Keluarga harmonis yang sangat kucintai selama puluhan tahun hancur begitu saja. Aku bahkan tidak tahu apa yang membuat Ayah murka hingga tega memukuli Ibu. Bagaimana caranya aku dapat menyelamatkan keluargaku? Pemikiran seperti itu memenuhi kepalaku. Aku sadar bahwa aku harus melakukan sesuatu.

... Ah, peduli setan.

Grep!

"Sudah, Ayah! Hentikan ... tolong hentikan ini semua!" Dengan sedikit keberanian, aku mendekap Ayah untuk membuatnya berhenti memukuli Ibu. Suaraku bercampur dengan dahak dan liur. Meski begitu, rasa sayangku kepada keluargaku benar-benar tulus. Aku tidak ingin keluargaku berakhir dengan cara seperti ini!

"DIAM KAU!"

BUK!

"Kuhuk!" Entah sengaja atau tidak, Ayah memukul perutku dengan keras. Saking kerasnya, aku sampai tersungkur ke tanah berkat pukulannya itu. Perutku sangat sakit dan mual. Segera saat itu juga, aku memuntahkan sisa-sisa makanan yang berada di dalam perutku.
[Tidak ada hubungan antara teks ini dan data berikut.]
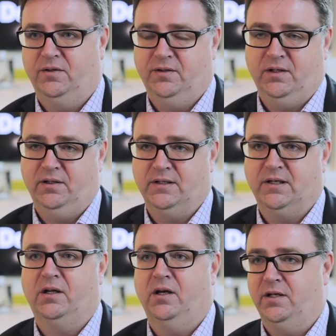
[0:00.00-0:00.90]
at things
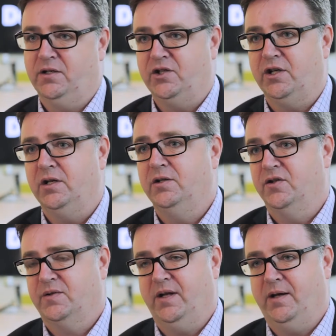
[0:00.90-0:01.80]
like IDG,
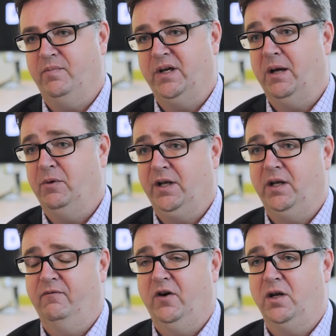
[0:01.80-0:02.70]
just being able to
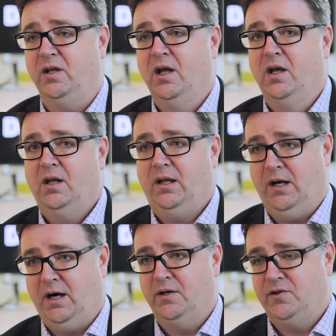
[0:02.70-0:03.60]
hit a very
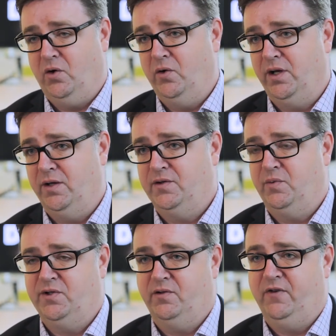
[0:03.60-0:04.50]
large
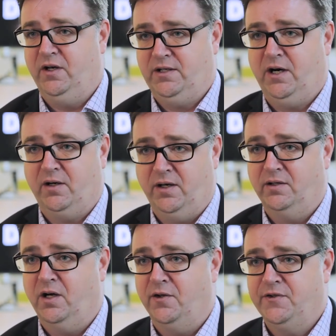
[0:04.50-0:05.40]
audience with some very
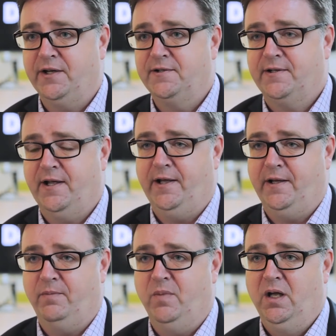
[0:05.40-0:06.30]
targeted content
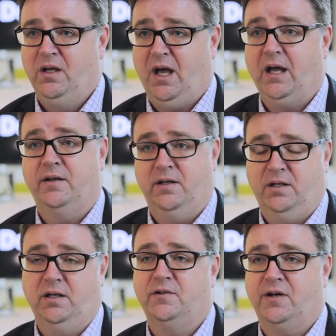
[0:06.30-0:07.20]
and
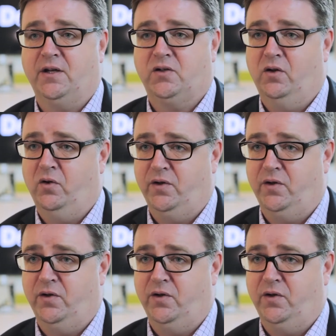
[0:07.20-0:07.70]
an international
Di dalamnya juga tercampur darah kental, membuatnya berwarna sedikit kemerahan.

Aku tidak tahu apa yang ada dalam pikiran Ayah saat itu. Perlahan-lahan, kesadaranku menghilang setelah kepalaku dilanda pusing yang hebat. Aku sudah pasrah dan tidak peduli lagi dengan apapun yang terjadi setelah itu. Lebih baik aku tutup mataku rapat-rapat agar tidak melihat Ayah yang seperti itu lagi.